В течение рабочего дня прыгаю по горам матрацев. Матрацы наложены один на один горкой. Горами под самый потолок. Между ними есть ряды, где гора меньше. С высокой горы на маленькую горку очень забавно прыгать. Потом забираться наверх по этажам из матрацев, цепляясь за них, обратно на самую вершину. Иногда ты перевешиваешь и летишь вниз вместе матрацами, которые тебя под собой погребают. Мастер-класс по матрацелазанию мне давали младший и старший внуки маминой коллеги.

Однажды, осваивая это спортивное искусство в одиночку, я падаю с высокой горы головой на бетон. Сие действо наблюдает проходящая мимо заведующая и забирает к себе. Пью чай как взрослая с самой заведующей, в кабинет приходит мама, ей позвонили. Заведующая говорит, что наблюдает, не кружится ли у меня голова. Рекомендует в больницу, мы не едем.

На мебельном складе стоят тележки для перевозки мебели. Иногда я разгоняюсь и катаюсь на них сама. Иногда меня катают грузчики. Редко катает мама. Она как будто не хочет, чтобы ее застали за нарушением правил, но когда не видят, то как бы можно.

Это мое самое любимое развлечение здесь. Иногда катаемся с кем-то из детей – другие сотрудники порой тоже приходят на работу “с хвостиками”. Помню, как, если не притормозить заранее, тележка влетает в складскую дверь с грохотом и тряской двери.

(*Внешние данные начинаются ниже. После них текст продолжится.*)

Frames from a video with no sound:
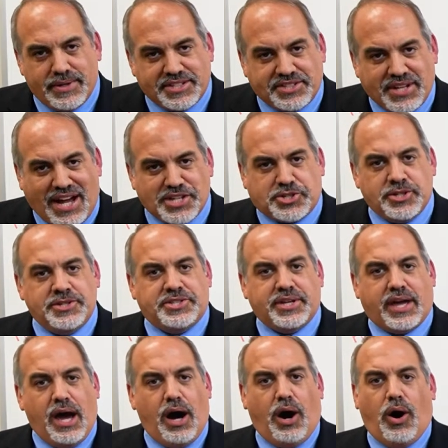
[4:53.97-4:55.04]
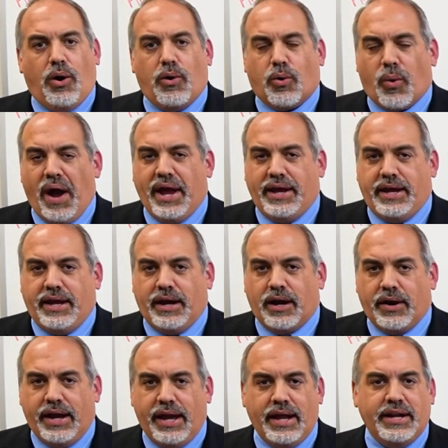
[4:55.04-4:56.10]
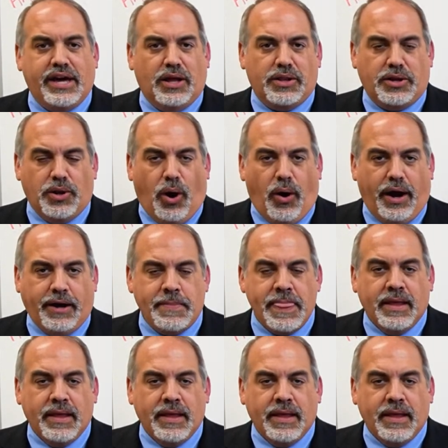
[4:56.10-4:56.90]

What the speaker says: sessions ago right here in Illinois.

С опаской каждый раз врезаюсь – чтобы не отругали и не сделали замечание. Да и шумно – тоже не люблю.

Жизнь 4. Не\радостная

Рядом с домом наконец достроили и открыли детский сад. “Куаныш” – что с казахского языка переводится Радостью. Радость кроется только в названии. Все время пока я хожу туда, мне кажется, что меня обманывают. Хождению сюда равно нелюбимой работе с выгораниями, высижиями и депрессиями.

– Мам, а в старый садик нельзя обратно?